Polskie marki "niewidzialne" na rynkach arabskich. Jak to zmienić?

2021-12-07, 13:24

Polskie marki "niewidzialne" na rynkach arabskich. Jak to zmienić?
Kraje arabskie nie tylko kupują towary, szukają też partnerów biznesowych.Foto: jpeter2/ Pixabay/ CC0 Creative Commons

- Jak na razie element polskiego brandu na rynkach arabskich jest bardzo słaby; jeżeli już, to firmy z Polski wolą inwestować pod zagranicznymi markami – wskazuje Jarosław Al-Abbas, ekspert PAIH. Podkreśla, że trzeba przebić barierę niewidzialności polskich marek, choć będzie to wymagające zadanie.

Przedstawiciel PAIH zwrócił uwagę, że patrząc na państwa arabskie, nie można traktować ich jednakowo.

Kraje arabskie nie tylko kupują towary, szukają też partnerów biznesowych

Wyjaśnił, że obecnie kraje arabskie są w różnej sytuacji ekonomicznej. - Mamy na przykład region Bliskiego Wschodu, Półwyspu Arabskiego, który jest bardzo bogaty i nastawiony na inwestycje głównie kapitałowe. Ale państwa te też poszukują partnerów biznesowych w celu rozbudowy ich infrastruktury. ZEA są dość dobrze zagospodarowane i rozbudowane, ale to nie jest koniec i planują dalszy rozwój – wskazał.

Kuwejt i Arabia Saudyjska poszukują firm projektowych

Al-Abbas, odnosząc się do Arabii Saudyjskiej i Kuwejtu, podkreślił, że zaczynają one ścigać Zjednoczone Emiraty Arabskie i dlatego też poszukują wiarygodnych partnerów w obszarze rozwoju infrastruktury, nie tylko drogowej, ale i również mieszkaniowej, przemysłowej i technicznej.

- W tych państwach jest coraz większe zainteresowanie współpracą z polskimi firmami projektowymi. Bardzo poszukiwani są inżynierowie, osoby, które mają bardzo duże doświadczenie w zarządzaniu projektami - wyjaśnił.
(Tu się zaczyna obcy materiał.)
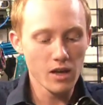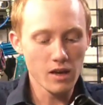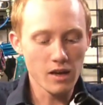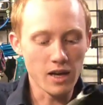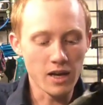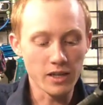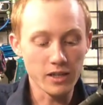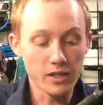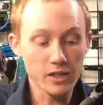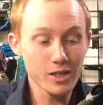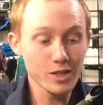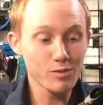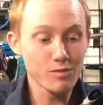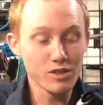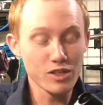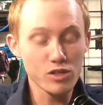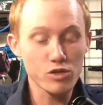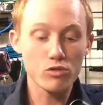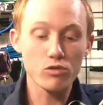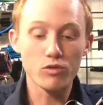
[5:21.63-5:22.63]
The
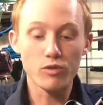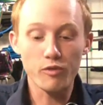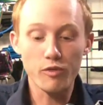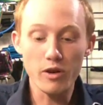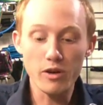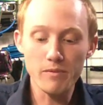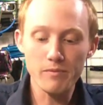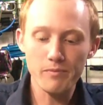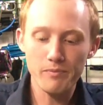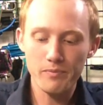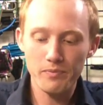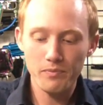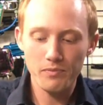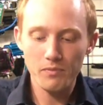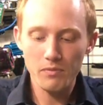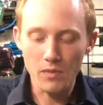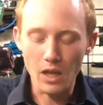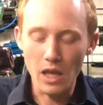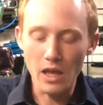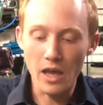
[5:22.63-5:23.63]
adjustment is through the front,
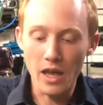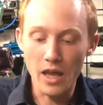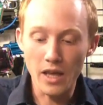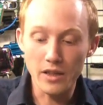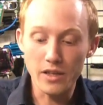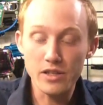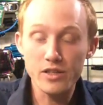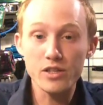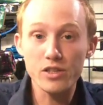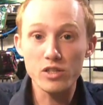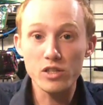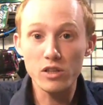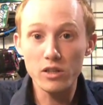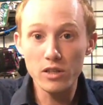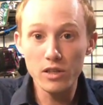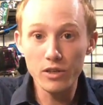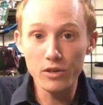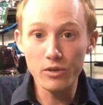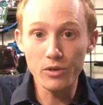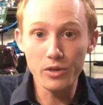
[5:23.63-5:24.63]
and this is
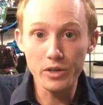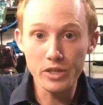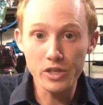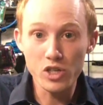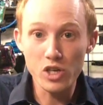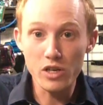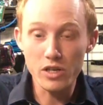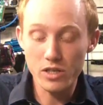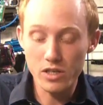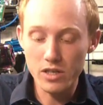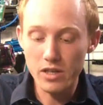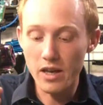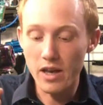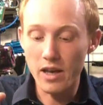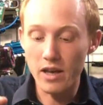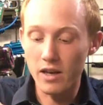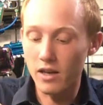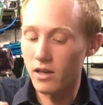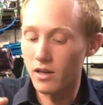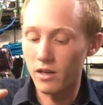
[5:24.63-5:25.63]
literally just
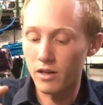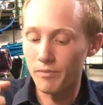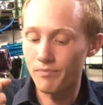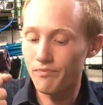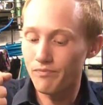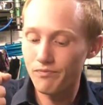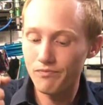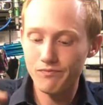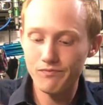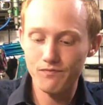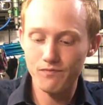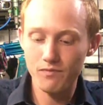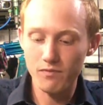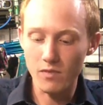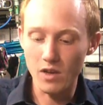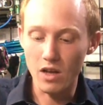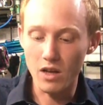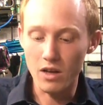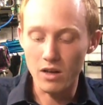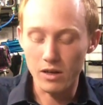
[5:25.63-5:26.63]
a
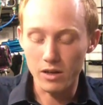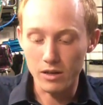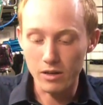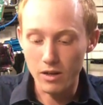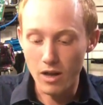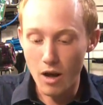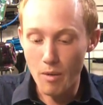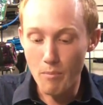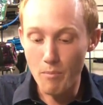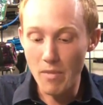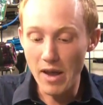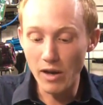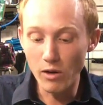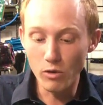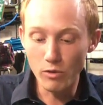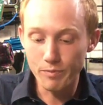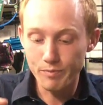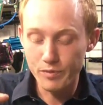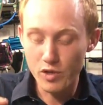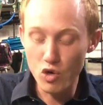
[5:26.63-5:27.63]

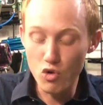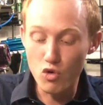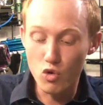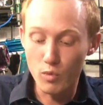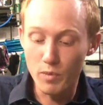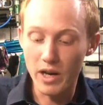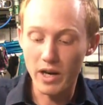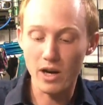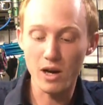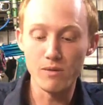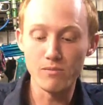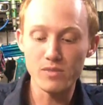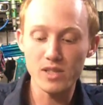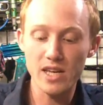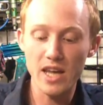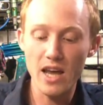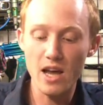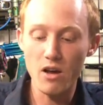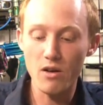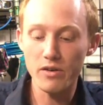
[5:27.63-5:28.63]
metal tube that comes
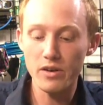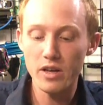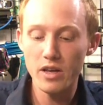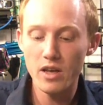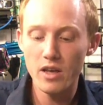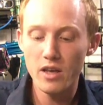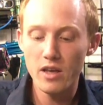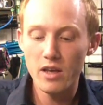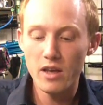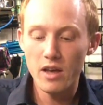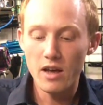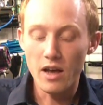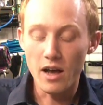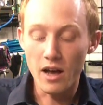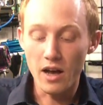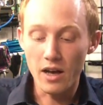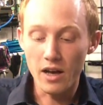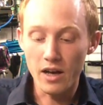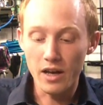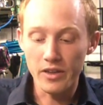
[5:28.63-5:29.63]
down
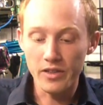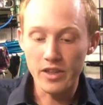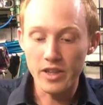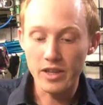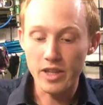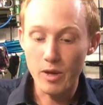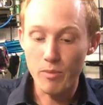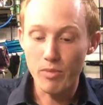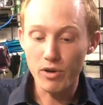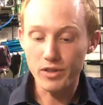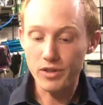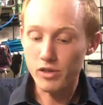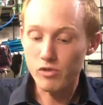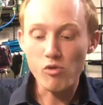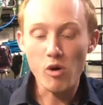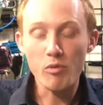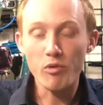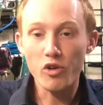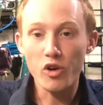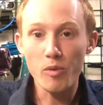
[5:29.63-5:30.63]
that they put this
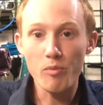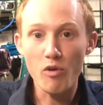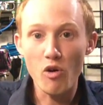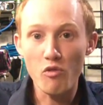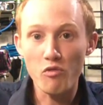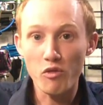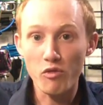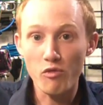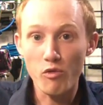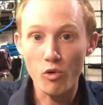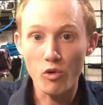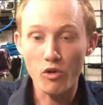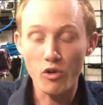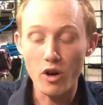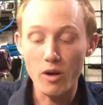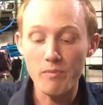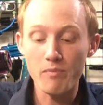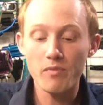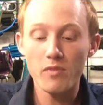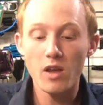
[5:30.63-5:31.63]
rubber grip over for
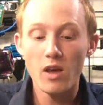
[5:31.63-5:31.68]
grip.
Nowych technologii poszukują też kraje zniszczone konfliktami – takie jak Liban, Irak, Syria

Przedstawiciel PAIH zwrócił uwagę również na kraje Lewantu, a także Liban, Syrię i Irak, które po zniszczeniach wojennych podnoszą się z ruin.

- Bardzo potrzebują polskich technologii, polskich rozwiązań i specjalistów, aby stanąć na nogi - podkreślił.

Polskie produkty jeszcze słabo znane na rynkach arabskich

Al-Abbas zwrócił uwagę, że na rynkach arabskich "polskie produkty są wysoko cenione, ale polskie brandy niestety nie są jeszcze tak rozpoznawalne".

- Wynika to trochę z naszej dotychczasowej polityki, że najlepiej czuliśmy się, pracując dla firm zachodnich, aby pod ich brandami eksportować i wchodzić na te rynki – przyznał.

Chodzi m.in. o casus polskich mebli, które do ZEA trafiają przede wszystkim pod marką Ikei.

Polskie produkty muszą się ujawnić, "wyjść" spod zagranicznych marek

- Mamy bardzo dużo mebli pod niemieckimi, amerykańskimi, włoskimi markami. Są też kosmetyki pod włoskimi brandami. Polskie produkty są cenione, ale nasz brand jest bardzo słaby. To, co musimy zrobić, to przebić barierę niewidzialności naszych marek – powiedział ekspert PAIH.

Aby wejść na rynki arabskie, warto korzystać z pomocy państwa, opierać się na analizach rynkowych

Al-Abbas wskazał, że w promocję marek musi włączyć się państwo. Przedstawiciele firm, reprezentujących konkretne marki, powinni być zapraszani na eventy narodowe na zagranicznych imprezach, tak jak inne kraje, które zabierają ze sobą swoje kluczowe koncerny i firmy.

Przedstawiciel PAIH podkreślił, że polskie firmy chcące inwestować w ekspansję na rynki arabskie powinny przeprowadzić dokładną analizę rynku.

- Trzeba na te rynki spojrzeć pod kątem samej populacji, również jej zamożności. Produkty powinny być dobierane pod kątem rynku, kto będzie ich odbiorcą, czy grupa zamożnych, czy ta bardziej ekonomiczna. Jest zdecydowana różnica między ZEA a np. Egiptem – powiedział.